▶ THE PROBLEM: Each entry is to be retyped exactly as it appears, and each image is to be dropped.
- Opening Delimiter -
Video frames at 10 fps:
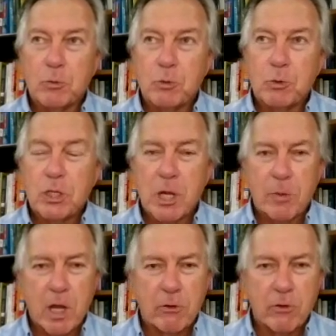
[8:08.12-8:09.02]

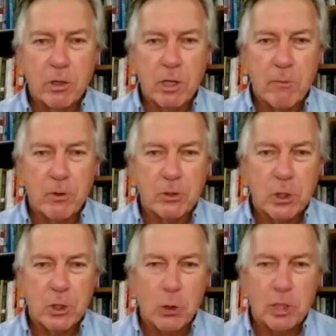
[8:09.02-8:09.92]
step out of your comfort
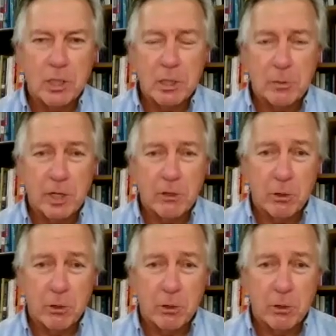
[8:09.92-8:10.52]
zone and step out of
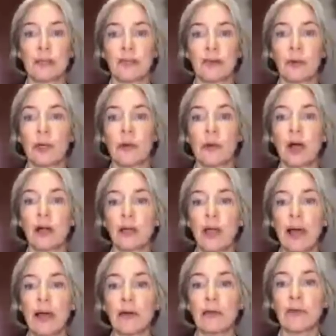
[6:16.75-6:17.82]
So it
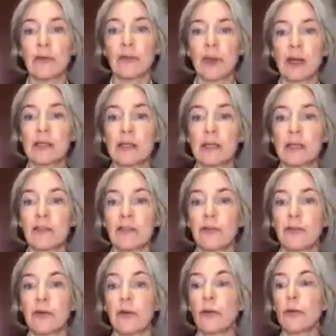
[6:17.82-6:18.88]
allows
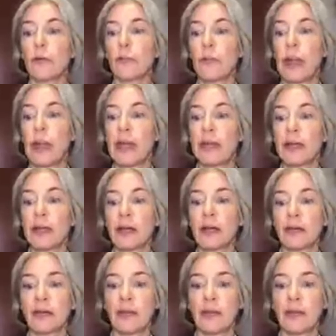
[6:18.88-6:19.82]
scientists to make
- Closing Delimiter -
▶ RESULT:
Video frames at 10 fps:
[8:08.12-8:09.02]

[8:09.02-8:09.92]
step out of your comfort
[8:09.92-8:10.52]
zone and step out of
[6:16.75-6:17.82]
So it
[6:17.82-6:18.88]
allows
[6:18.88-6:19.82]
scientists to make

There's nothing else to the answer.